### Exercise description
Retype, word for word, every line of the records below starting at the one that contains "[0:10.00-0:11.00]" and ending at the one that contains "[1535.53-1535.98s]"; include both of those lines and nothing more.

### Dataset content
·····

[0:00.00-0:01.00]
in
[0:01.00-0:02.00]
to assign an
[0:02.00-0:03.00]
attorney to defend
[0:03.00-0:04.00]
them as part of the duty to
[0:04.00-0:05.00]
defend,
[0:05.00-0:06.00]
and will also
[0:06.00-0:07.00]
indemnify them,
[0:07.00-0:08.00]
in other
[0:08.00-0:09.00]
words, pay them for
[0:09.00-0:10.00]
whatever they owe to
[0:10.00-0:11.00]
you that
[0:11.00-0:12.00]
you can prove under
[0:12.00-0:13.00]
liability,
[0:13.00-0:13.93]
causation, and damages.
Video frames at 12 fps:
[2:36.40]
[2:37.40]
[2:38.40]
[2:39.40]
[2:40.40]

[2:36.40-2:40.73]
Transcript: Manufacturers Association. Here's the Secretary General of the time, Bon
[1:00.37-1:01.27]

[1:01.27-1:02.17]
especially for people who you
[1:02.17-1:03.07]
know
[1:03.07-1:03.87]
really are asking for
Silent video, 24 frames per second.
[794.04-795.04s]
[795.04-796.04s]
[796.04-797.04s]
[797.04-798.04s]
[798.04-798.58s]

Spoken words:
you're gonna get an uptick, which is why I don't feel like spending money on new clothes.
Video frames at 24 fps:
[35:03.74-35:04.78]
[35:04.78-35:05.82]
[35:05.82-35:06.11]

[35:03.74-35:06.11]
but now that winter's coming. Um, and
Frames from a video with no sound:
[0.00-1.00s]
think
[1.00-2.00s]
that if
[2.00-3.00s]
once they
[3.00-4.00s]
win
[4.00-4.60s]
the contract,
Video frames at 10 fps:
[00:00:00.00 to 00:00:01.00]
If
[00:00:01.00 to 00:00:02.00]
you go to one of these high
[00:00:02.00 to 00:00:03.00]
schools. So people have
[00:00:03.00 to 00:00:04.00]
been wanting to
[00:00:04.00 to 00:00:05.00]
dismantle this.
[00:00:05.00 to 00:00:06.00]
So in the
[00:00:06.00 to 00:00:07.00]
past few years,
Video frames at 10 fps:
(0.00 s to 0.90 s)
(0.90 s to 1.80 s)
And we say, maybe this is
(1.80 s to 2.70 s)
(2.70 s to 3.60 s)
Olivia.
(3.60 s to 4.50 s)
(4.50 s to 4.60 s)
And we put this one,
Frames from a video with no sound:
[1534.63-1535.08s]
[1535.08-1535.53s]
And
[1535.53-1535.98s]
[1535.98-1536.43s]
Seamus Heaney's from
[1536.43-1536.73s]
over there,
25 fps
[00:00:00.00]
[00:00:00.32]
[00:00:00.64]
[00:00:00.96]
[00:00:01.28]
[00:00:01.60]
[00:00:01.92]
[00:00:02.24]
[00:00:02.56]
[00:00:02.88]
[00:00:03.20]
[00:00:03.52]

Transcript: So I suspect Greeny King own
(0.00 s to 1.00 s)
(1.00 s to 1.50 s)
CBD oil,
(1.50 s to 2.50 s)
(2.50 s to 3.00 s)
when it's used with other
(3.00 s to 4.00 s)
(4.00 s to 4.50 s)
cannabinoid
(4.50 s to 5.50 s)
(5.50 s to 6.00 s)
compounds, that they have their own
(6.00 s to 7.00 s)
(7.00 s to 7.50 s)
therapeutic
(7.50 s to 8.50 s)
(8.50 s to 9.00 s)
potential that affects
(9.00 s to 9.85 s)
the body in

·····

### Reply to the task
[0:10.00-0:11.00]
you that
[0:11.00-0:12.00]
you can prove under
[0:12.00-0:13.00]
liability,
[0:13.00-0:13.93]
causation, and damages.
Video frames at 12 fps:
[2:36.40]
[2:37.40]
[2:38.40]
[2:39.40]
[2:40.40]

[2:36.40-2:40.73]
Transcript: Manufacturers Association. Here's the Secretary General of the time, Bon
[1:00.37-1:01.27]

[1:01.27-1:02.17]
especially for people who you
[1:02.17-1:03.07]
know
[1:03.07-1:03.87]
really are asking for
Silent video, 24 frames per second.
[794.04-795.04s]
[795.04-796.04s]
[796.04-797.04s]
[797.04-798.04s]
[798.04-798.58s]

Spoken words:
you're gonna get an uptick, which is why I don't feel like spending money on new clothes.
Video frames at 24 fps:
[35:03.74-35:04.78]
[35:04.78-35:05.82]
[35:05.82-35:06.11]

[35:03.74-35:06.11]
but now that winter's coming. Um, and
Frames from a video with no sound:
[0.00-1.00s]
think
[1.00-2.00s]
that if
[2.00-3.00s]
once they
[3.00-4.00s]
win
[4.00-4.60s]
the contract,
Video frames at 10 fps:
[00:00:00.00 to 00:00:01.00]
If
[00:00:01.00 to 00:00:02.00]
you go to one of these high
[00:00:02.00 to 00:00:03.00]
schools. So people have
[00:00:03.00 to 00:00:04.00]
been wanting to
[00:00:04.00 to 00:00:05.00]
dismantle this.
[00:00:05.00 to 00:00:06.00]
So in the
[00:00:06.00 to 00:00:07.00]
past few years,
Video frames at 10 fps:
(0.00 s to 0.90 s)
(0.90 s to 1.80 s)
And we say, maybe this is
(1.80 s to 2.70 s)
(2.70 s to 3.60 s)
Olivia.
(3.60 s to 4.50 s)
(4.50 s to 4.60 s)
And we put this one,
Frames from a video with no sound:
[1534.63-1535.08s]
[1535.08-1535.53s]
And
[1535.53-1535.98s]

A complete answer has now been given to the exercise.